The Design of Software (CLOSED)

A public forum for discussing the design of software, from the user interface to the code architecture. Now closed.

The "Design of Software" discussion group has been merged with the main Joel on Software discussion group.

The archives will remain online indefinitely.

Regular expressions

Is it possible to specify a regex pattern that would match on different permutations on the order of a sequence without needing to specify every single permutation?

For example, let's say I want to match 4 letter words consisting of the letters a,b,c & d.

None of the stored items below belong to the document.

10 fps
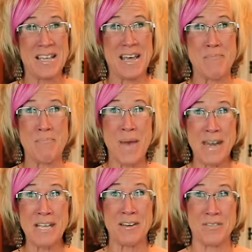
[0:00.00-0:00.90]
that
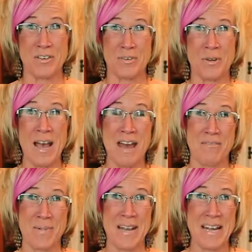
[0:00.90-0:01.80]
many of you
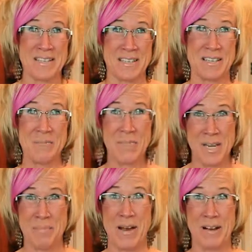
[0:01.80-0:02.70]
have been asking
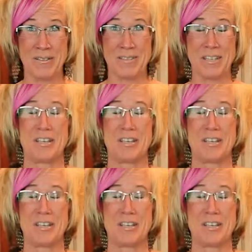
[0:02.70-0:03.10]
me about.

Each letter could appear only once but in any order.

I could use a regular expression like this:

(a|b|c|d){4}

Which would match on inputs like:

abcd
dcba
abdc

But would also match on inputs like abab or dddd -- something I don't want.

Am I missing something (which is possible 'cause I'm not a frequent writer of regular expressions) or is what I want something beyond what can be defined in a regular expression?
Jason A Send private email
Thursday, May 31, 2007
 
 
One way that may be prohibitively complex and expensive would be to write a code generator to spit out all n! permutations for you, and use that code.
blake8086 Send private email
Thursday, May 31, 2007
 
 
You could look at Jeffery Friedl's book but I don't think this problem matches the regular expression model very well.

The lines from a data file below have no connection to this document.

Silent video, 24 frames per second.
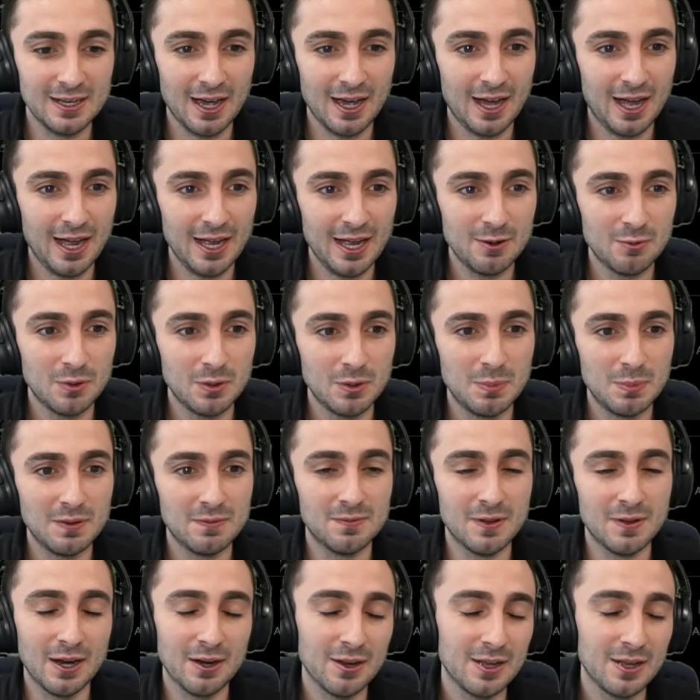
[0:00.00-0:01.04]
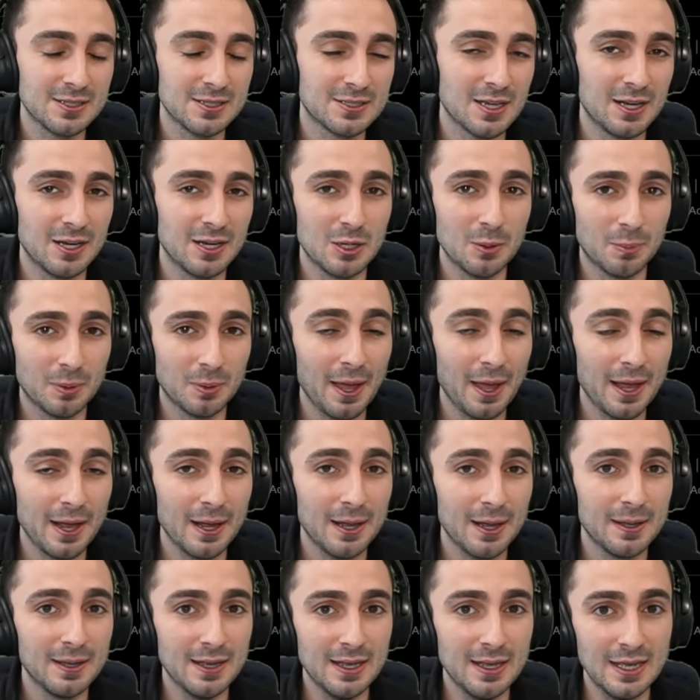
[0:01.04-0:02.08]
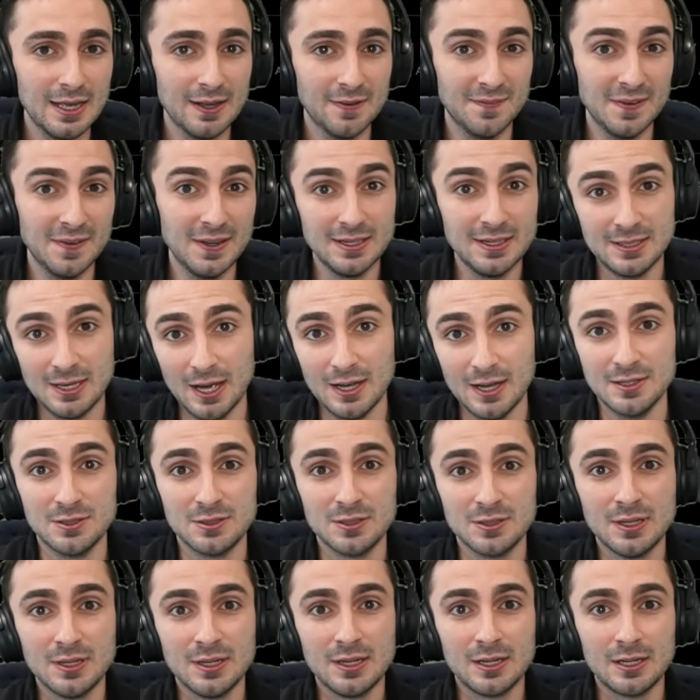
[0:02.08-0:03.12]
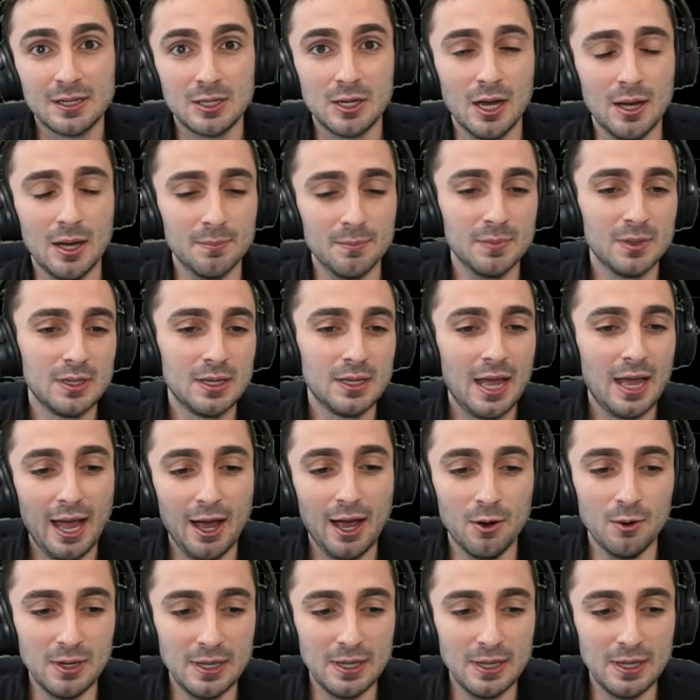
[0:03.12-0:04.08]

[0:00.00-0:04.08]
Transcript: I would be very excited to play it if it does come out in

How long will the strings be? And how big is the character set?

There are 24 permutations of {1, 2, 3, 4} but 358,800 permutations of {A, B, C, ..., Z}, for example. For the first, one could imagine an exhaustive regular expression with all 24 matches, for the second it's out of the question.
frustrated
Thursday, May 31, 2007
 
 
"appear only once but in any order" is not something regular expressions do very well, implying as it does some memory about what has already appeared.

I'm not an RE expert, though.
AllanL5
Thursday, May 31, 2007
 
 
Agreed -- most likely the only regular expression that will do the job is one that enumerates all the possible permutations.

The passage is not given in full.